= Aim of the exercise =
Take the lines below from the one with "(2.13 s to 3.20 s)" through the one with "(9.60 s to 10.07 s)" and print only them, exactly. Don't print the pictures.
[Provided material — start]
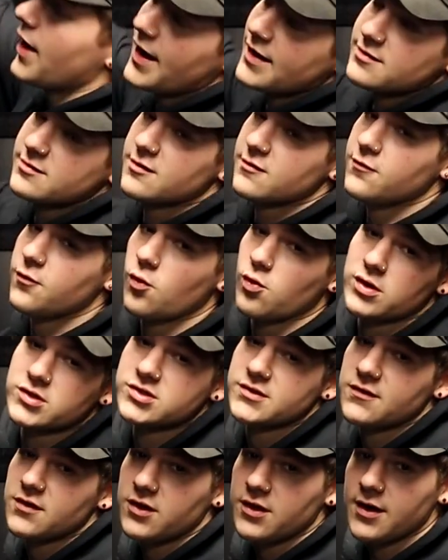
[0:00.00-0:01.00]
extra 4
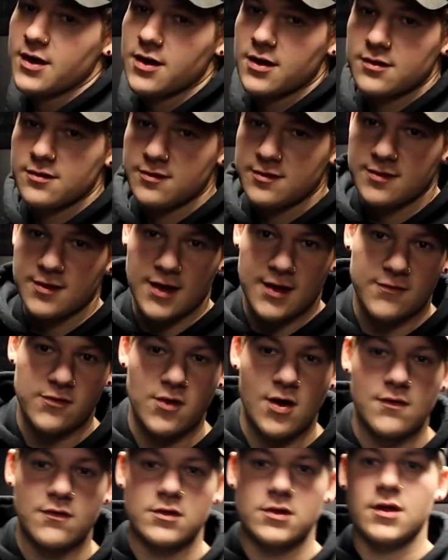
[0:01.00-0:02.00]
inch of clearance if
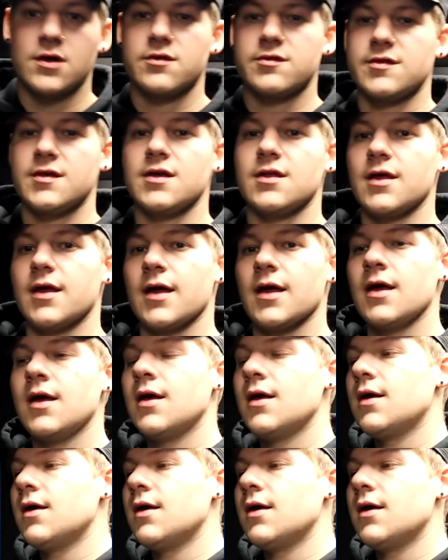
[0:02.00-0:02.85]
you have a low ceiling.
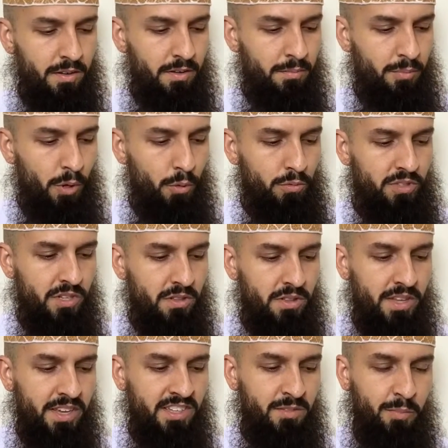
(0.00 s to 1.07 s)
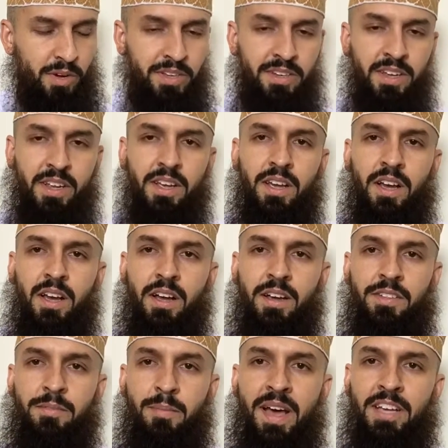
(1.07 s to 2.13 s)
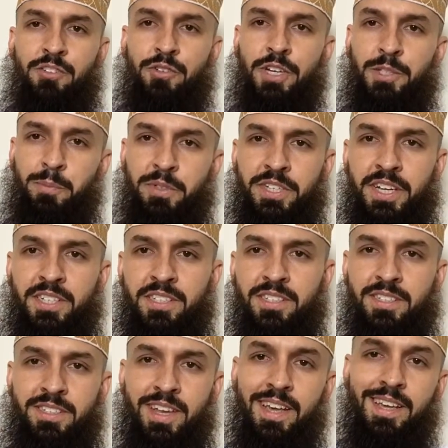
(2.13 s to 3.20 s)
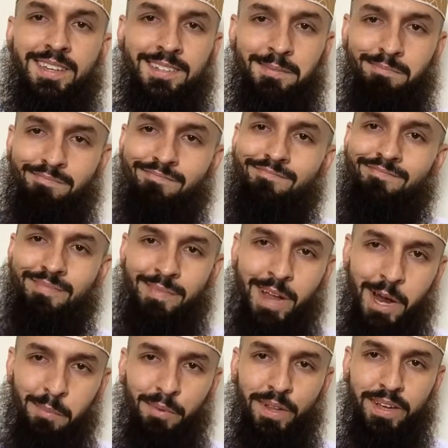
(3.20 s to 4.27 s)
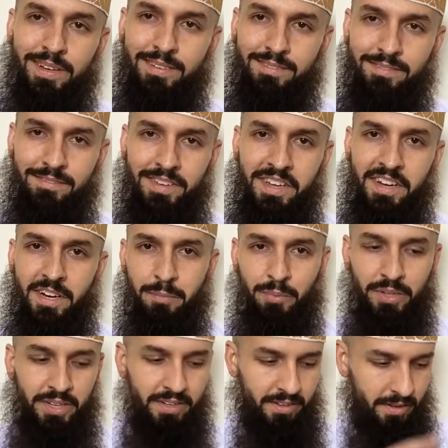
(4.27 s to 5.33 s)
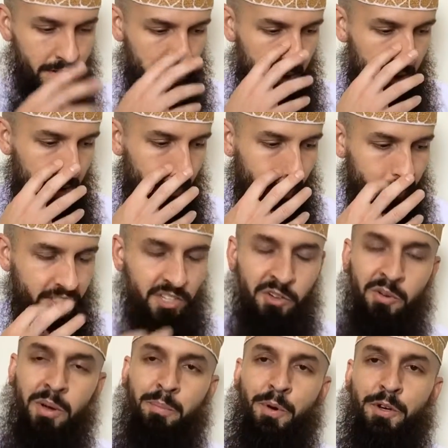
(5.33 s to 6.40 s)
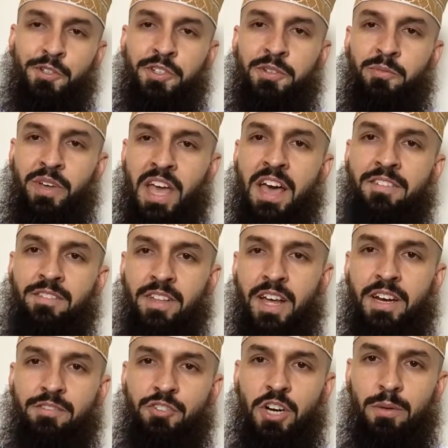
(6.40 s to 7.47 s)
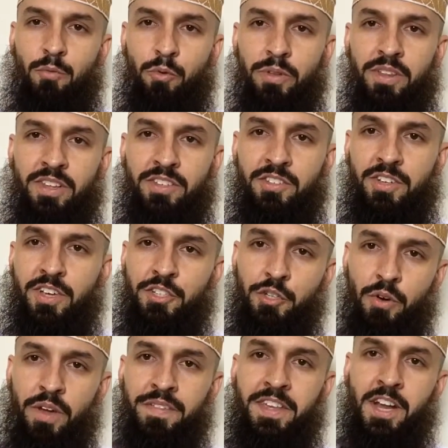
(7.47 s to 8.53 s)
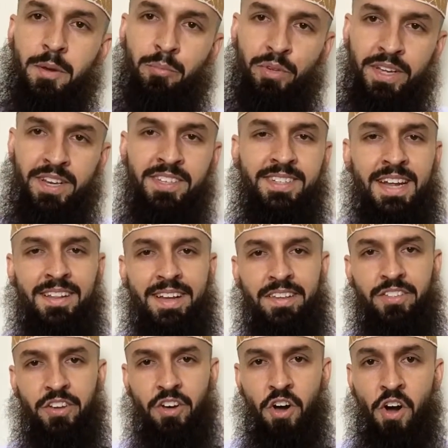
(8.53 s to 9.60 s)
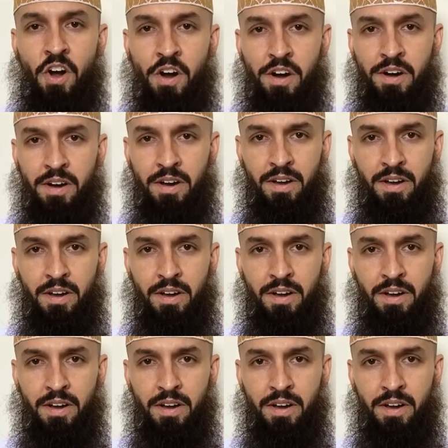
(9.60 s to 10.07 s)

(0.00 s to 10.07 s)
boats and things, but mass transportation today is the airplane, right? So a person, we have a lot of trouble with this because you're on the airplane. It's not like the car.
[Provided material — finish]
[Provided material — start]
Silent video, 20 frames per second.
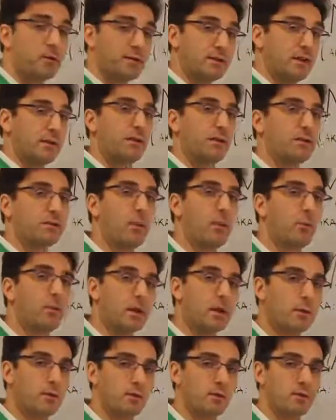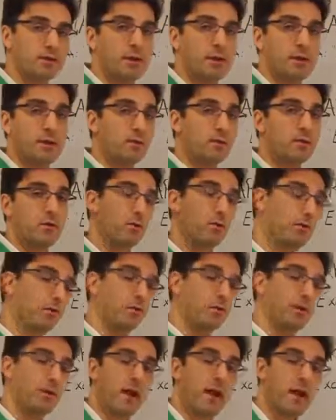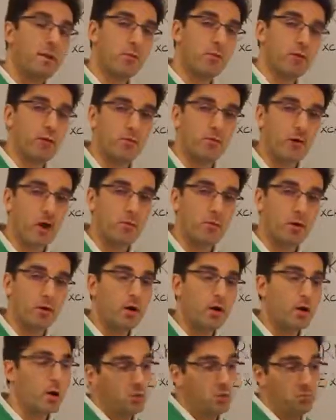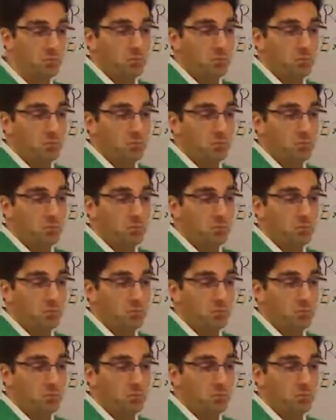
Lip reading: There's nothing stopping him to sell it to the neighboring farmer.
[Provided material — finish]
[Provided material — start]
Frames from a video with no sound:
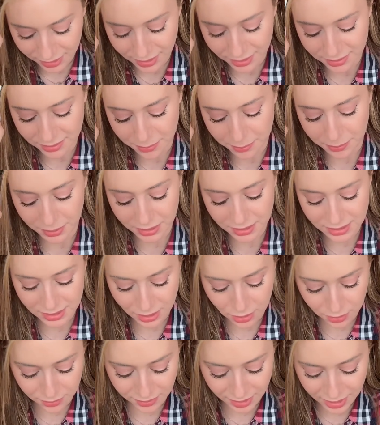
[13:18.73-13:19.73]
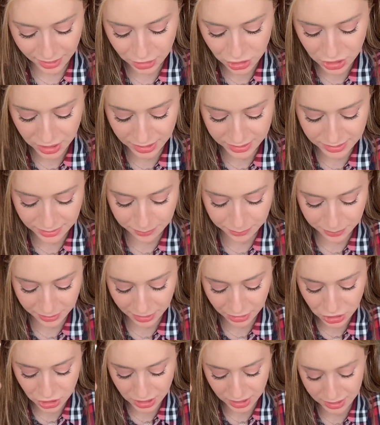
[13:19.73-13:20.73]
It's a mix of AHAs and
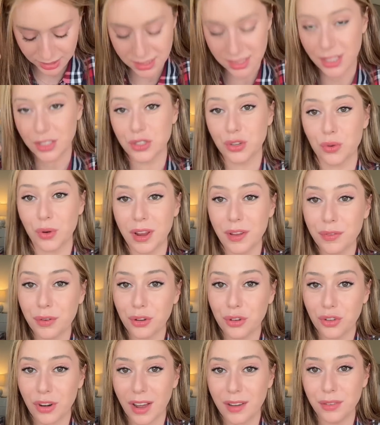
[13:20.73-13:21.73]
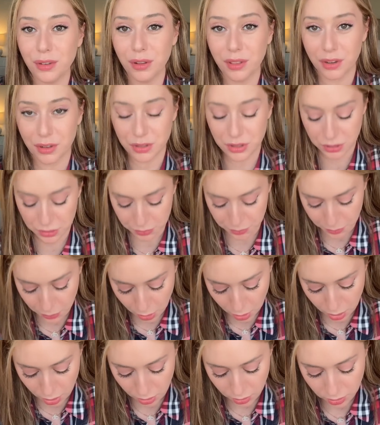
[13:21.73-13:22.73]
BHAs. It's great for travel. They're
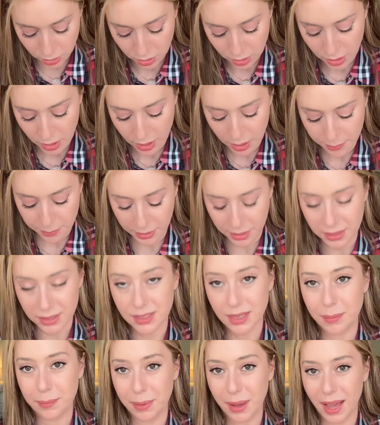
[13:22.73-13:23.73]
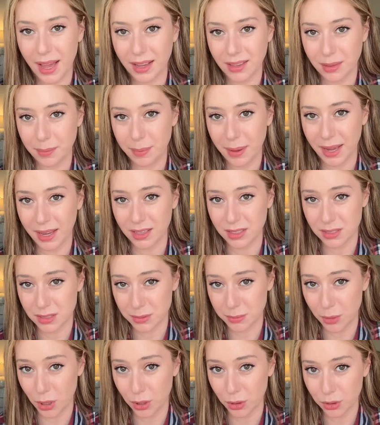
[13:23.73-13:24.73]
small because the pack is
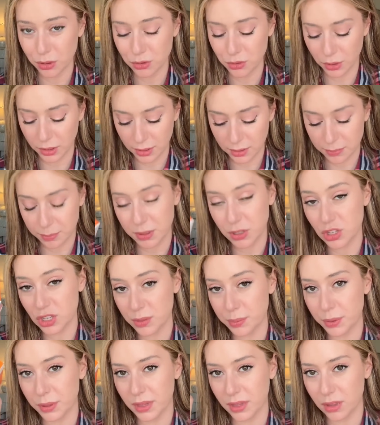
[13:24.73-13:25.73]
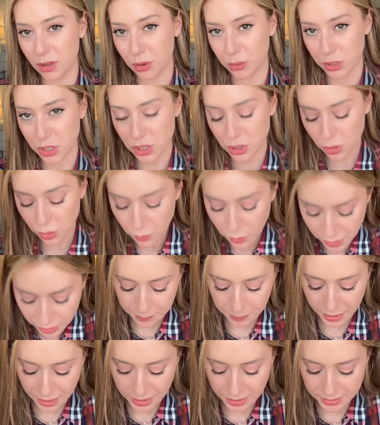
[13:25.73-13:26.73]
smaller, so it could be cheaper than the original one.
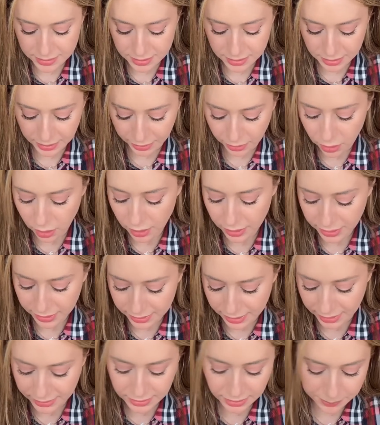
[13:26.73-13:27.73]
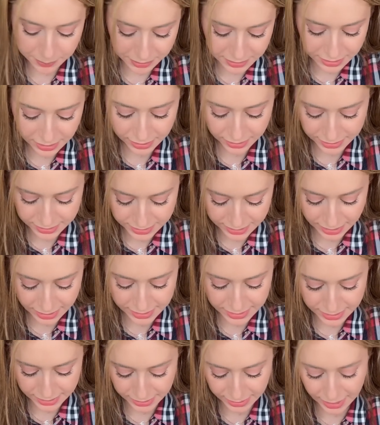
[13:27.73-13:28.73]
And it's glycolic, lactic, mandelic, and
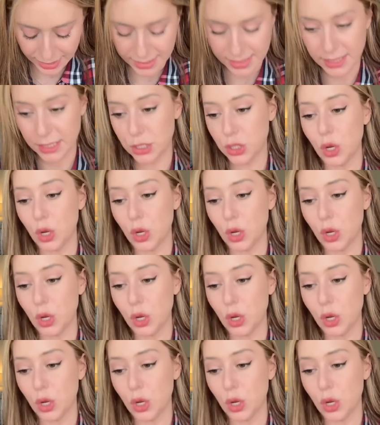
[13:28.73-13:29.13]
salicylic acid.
[Provided material — finish]
= Response for this exercise =
(2.13 s to 3.20 s)
(3.20 s to 4.27 s)
(4.27 s to 5.33 s)
(5.33 s to 6.40 s)
(6.40 s to 7.47 s)
(7.47 s to 8.53 s)
(8.53 s to 9.60 s)
(9.60 s to 10.07 s)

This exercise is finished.